Yes. Unfortunately, there are serious misperceptions about morphine, not just in India, but also throughout much of the world. A large part of this relates to disproportionate fears of addiction when morphine is used to treat pain.
There’s also a misperception by many that once opioids are introduced into care, it means the patient is imminently dying, when, in fact, studies show that early, effective, and appropriate pain management intervention not only enhances quality of life, but can improve survival outcomes as well.
Narcotic Drugs and Psychotropic Substances Act
What are the first critical steps in breaking down the barriers to access to morphine in India?
This past February, India took a major step forward when the parliament approved amendments to the Narcotic Drugs and Psychotropic Substances Act, which eliminated archaic rules that obligated hospitals and pharmacies to obtain four or five licenses, each from a different government agency, every time they needed to purchase pain medications.
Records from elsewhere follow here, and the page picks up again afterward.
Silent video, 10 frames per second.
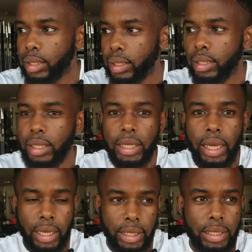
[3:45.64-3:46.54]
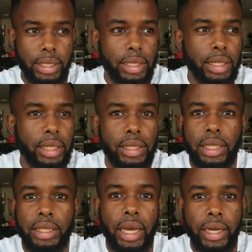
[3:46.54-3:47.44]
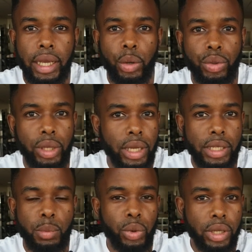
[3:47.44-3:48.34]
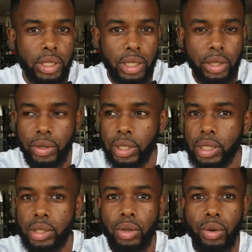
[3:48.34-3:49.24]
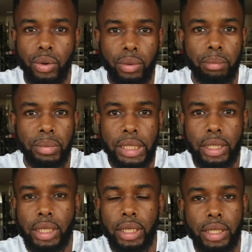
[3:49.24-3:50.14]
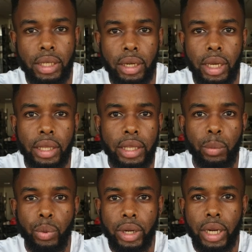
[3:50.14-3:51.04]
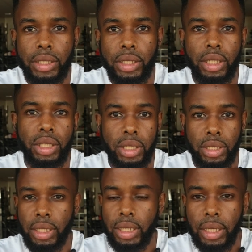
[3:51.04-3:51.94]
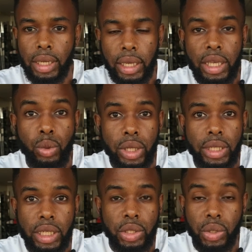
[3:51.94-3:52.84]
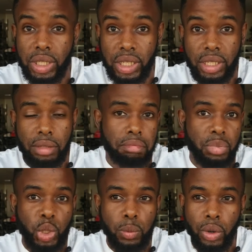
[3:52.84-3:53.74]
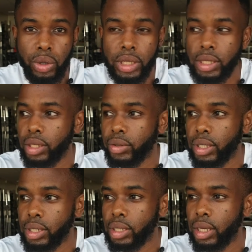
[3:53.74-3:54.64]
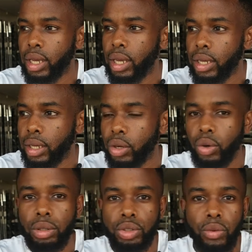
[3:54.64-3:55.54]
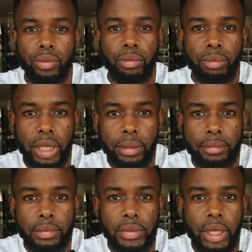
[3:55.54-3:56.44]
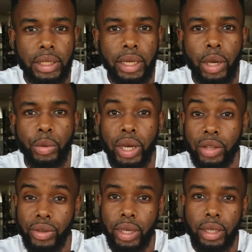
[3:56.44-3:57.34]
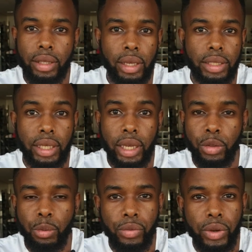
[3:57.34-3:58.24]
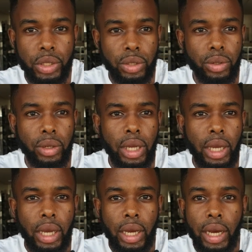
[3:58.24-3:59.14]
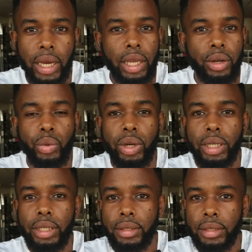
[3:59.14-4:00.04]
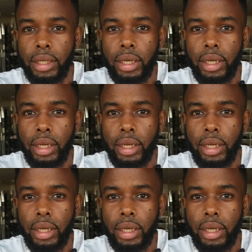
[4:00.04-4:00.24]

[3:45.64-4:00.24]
eating eggs is as unhealthy as smoking cigarettes, or meat is a type 1 carcinogen equally dangerous as smoking cigarettes, you know. So for me, as a health advocate, as a health professional, I cannot reallySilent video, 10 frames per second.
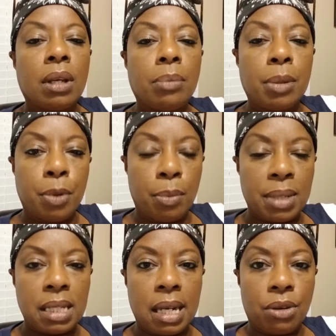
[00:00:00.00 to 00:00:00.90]
People are
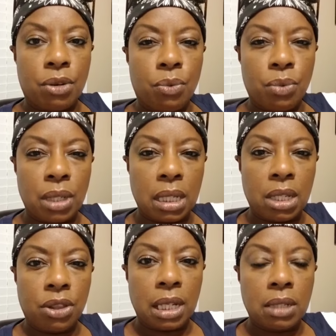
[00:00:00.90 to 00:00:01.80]
missing out on really
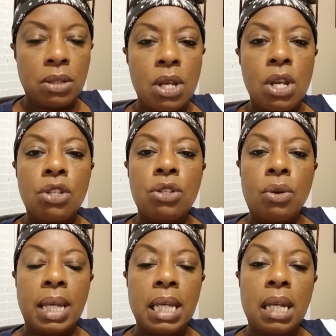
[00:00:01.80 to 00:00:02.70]
good things. So
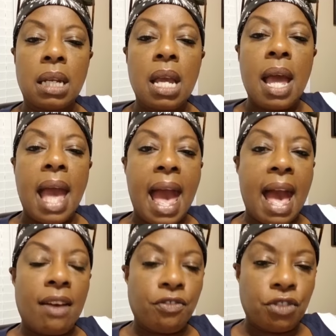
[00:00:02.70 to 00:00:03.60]
again,
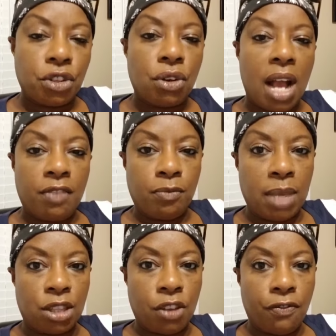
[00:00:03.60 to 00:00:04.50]
After I've
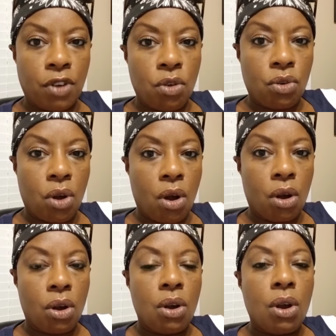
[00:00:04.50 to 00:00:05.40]
made the phone
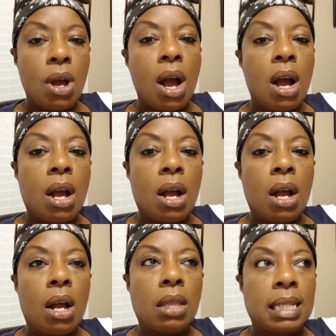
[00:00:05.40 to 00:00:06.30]
call,
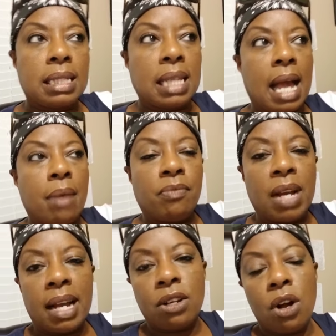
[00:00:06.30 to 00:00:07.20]
let's say
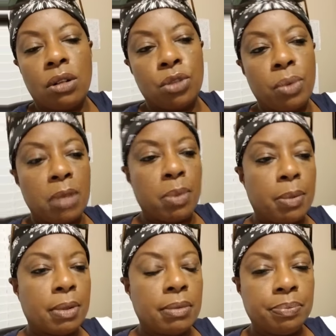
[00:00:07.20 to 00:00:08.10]
I called 20
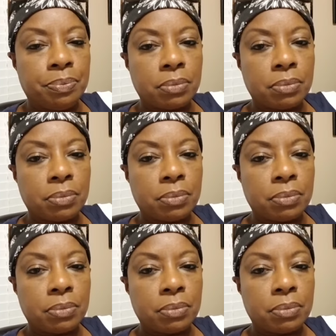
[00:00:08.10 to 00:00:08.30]
people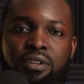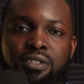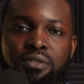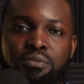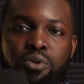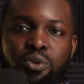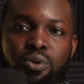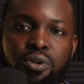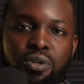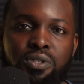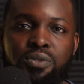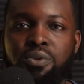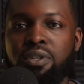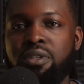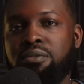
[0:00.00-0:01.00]
s'mores
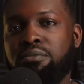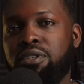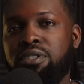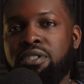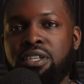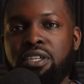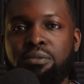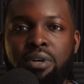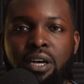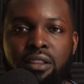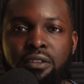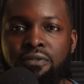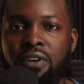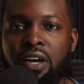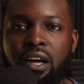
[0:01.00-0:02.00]
with Miss Tina by the
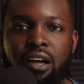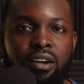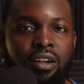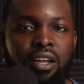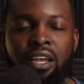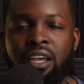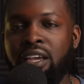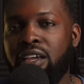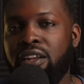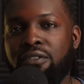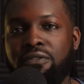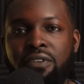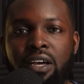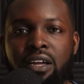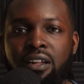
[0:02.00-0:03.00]
fire in the
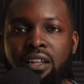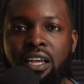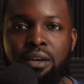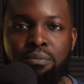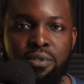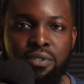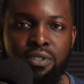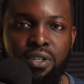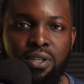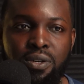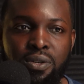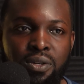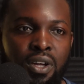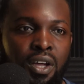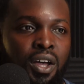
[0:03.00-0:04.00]
final
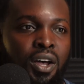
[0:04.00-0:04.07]
episode,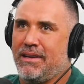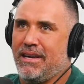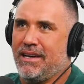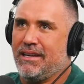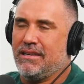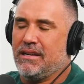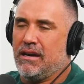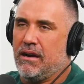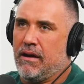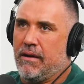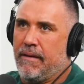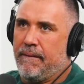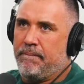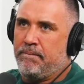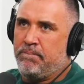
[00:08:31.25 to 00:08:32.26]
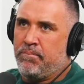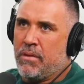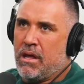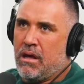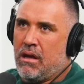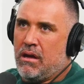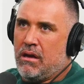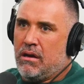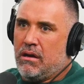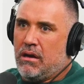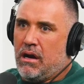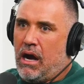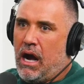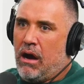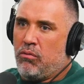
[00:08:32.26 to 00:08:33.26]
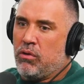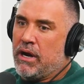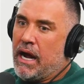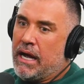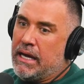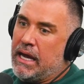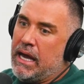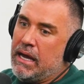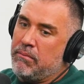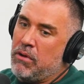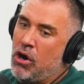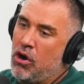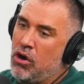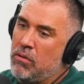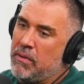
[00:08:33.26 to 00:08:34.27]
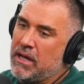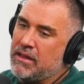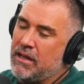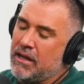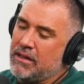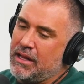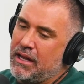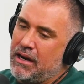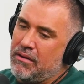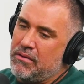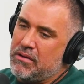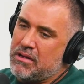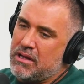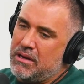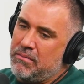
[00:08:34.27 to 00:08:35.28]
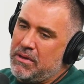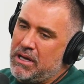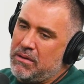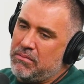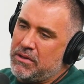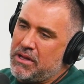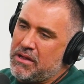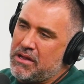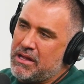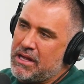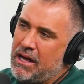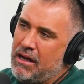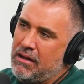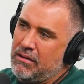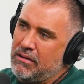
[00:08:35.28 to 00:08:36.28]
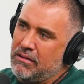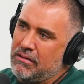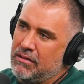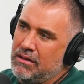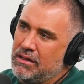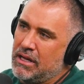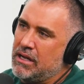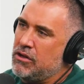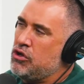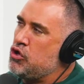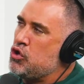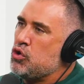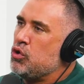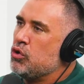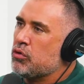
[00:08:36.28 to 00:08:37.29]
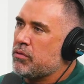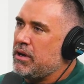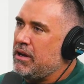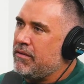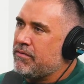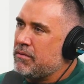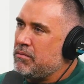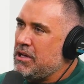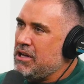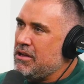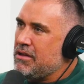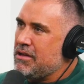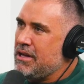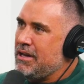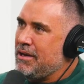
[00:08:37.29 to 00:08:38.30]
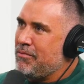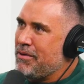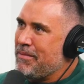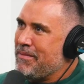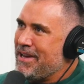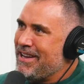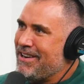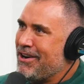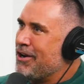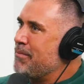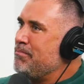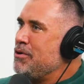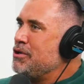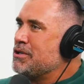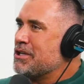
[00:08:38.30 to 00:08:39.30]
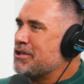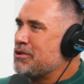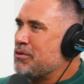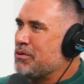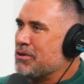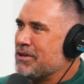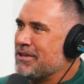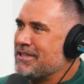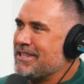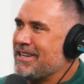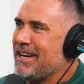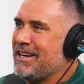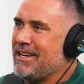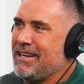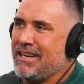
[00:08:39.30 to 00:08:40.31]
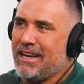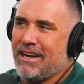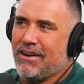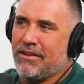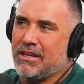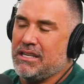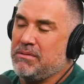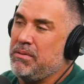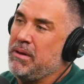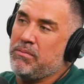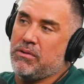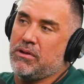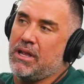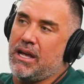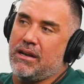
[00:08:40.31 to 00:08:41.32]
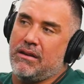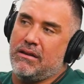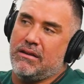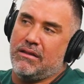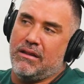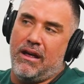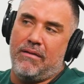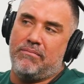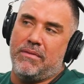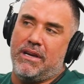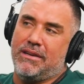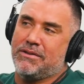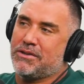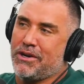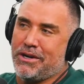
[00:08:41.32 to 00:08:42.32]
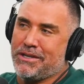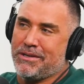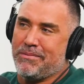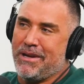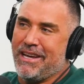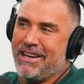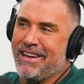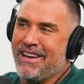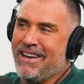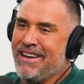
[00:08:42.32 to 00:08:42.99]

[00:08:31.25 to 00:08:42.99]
And uh I when I came home, I thought that I was going to be able to sell like jewelry from the Yazidi women on music tours, and I could get all these people that love me and trust me.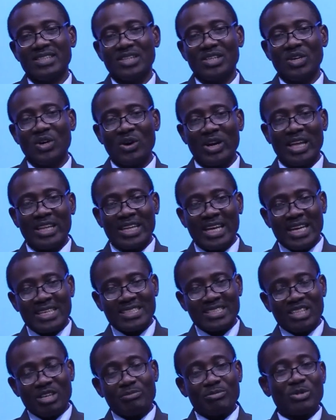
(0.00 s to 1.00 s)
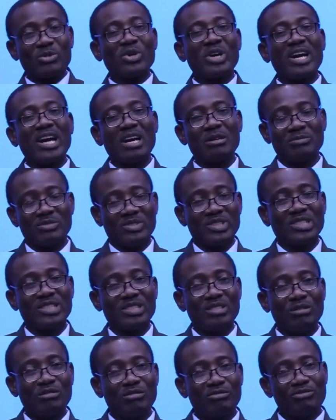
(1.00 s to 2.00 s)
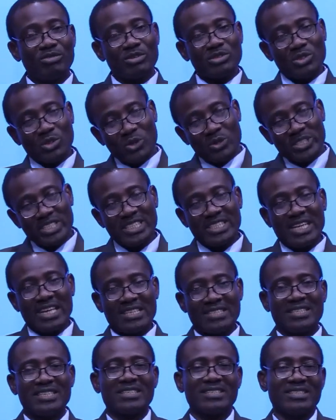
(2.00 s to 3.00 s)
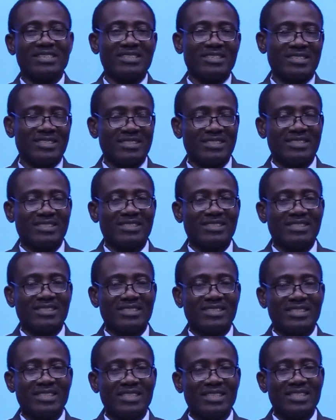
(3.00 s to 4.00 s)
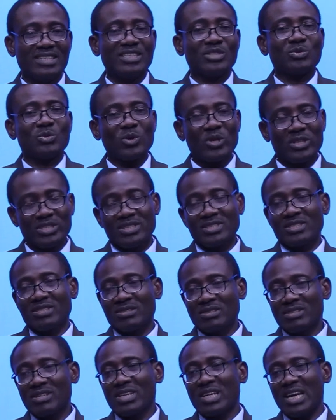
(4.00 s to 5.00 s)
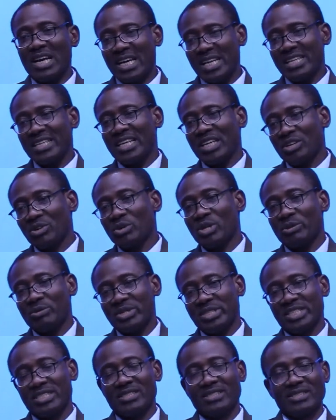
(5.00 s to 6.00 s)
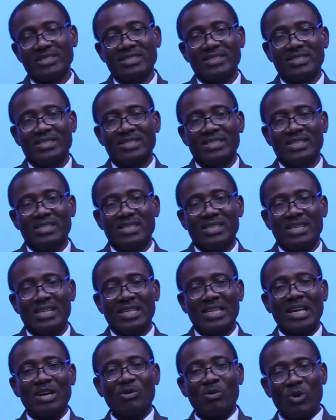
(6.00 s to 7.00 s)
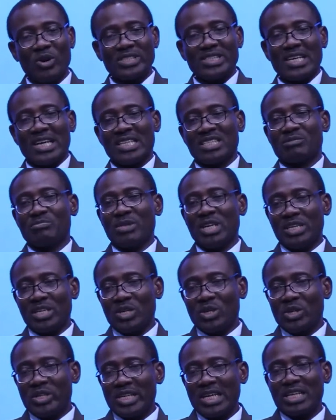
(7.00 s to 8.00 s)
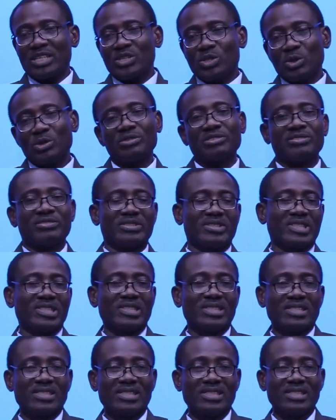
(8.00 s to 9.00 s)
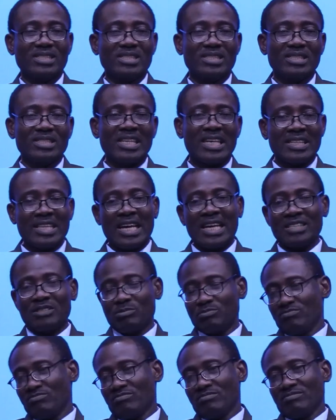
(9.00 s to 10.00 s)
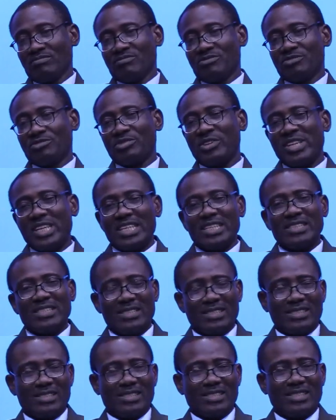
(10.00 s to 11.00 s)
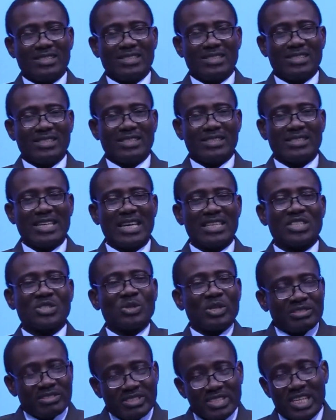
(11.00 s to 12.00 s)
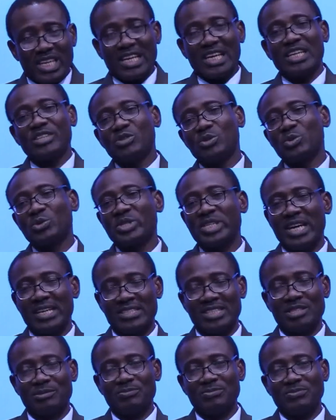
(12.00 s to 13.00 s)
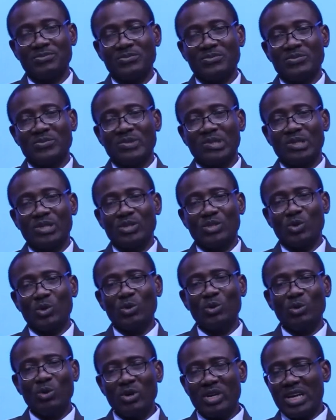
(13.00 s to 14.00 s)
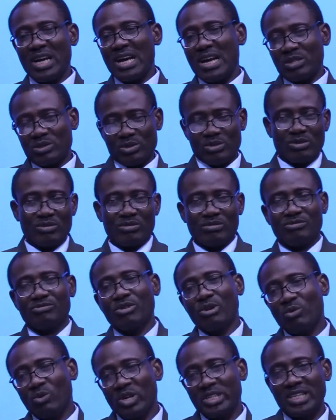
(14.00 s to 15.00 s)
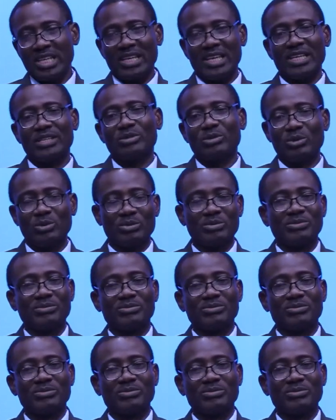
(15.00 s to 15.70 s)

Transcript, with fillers: organizing a program for those in their 60s. It was highly encouraging. And I want as many other youth that are feeling there is nothing they can do yet to look out for what they can do.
Another critical step is to develop educational programs that address cultural barriers related to using opioids to manage pain, and to ensure that basic palliative care instruction is integrated into nursing and medical school curricula.
Equally important is to ensure that morphine is available throughout India, as there are many rural areas where access to pain relief is completely absent. Many patients and family members struggle to travel to city hospitals, such as the one where I conducted my research.
We, as a health-care community, must find a way to decrease the disparity of access to pain relief and palliative care services that impacts so many patients in need around the world. This is especially critical as the global cancer burden disproportionately affects low- and middle-income countries. Cancer is a complex global problem, but there’s a simple solution to alleviating much of its suffering: access to morphine. ■
Disclosure: Dr. LeBaron reported no potential conflicts of interest.
1. LeBaron V, Beck S, Black F, et al: Nurse moral distress and cancer pain management: An ethnography of oncology nurses in India. Cancer Nurs 37:331-344, 2014.
2. LeBaron V, Beck S, Black F, et al: An ethnographic study of barriers to cancer pain management and opioid availability in India. Oncologist 19:515-522, 2014.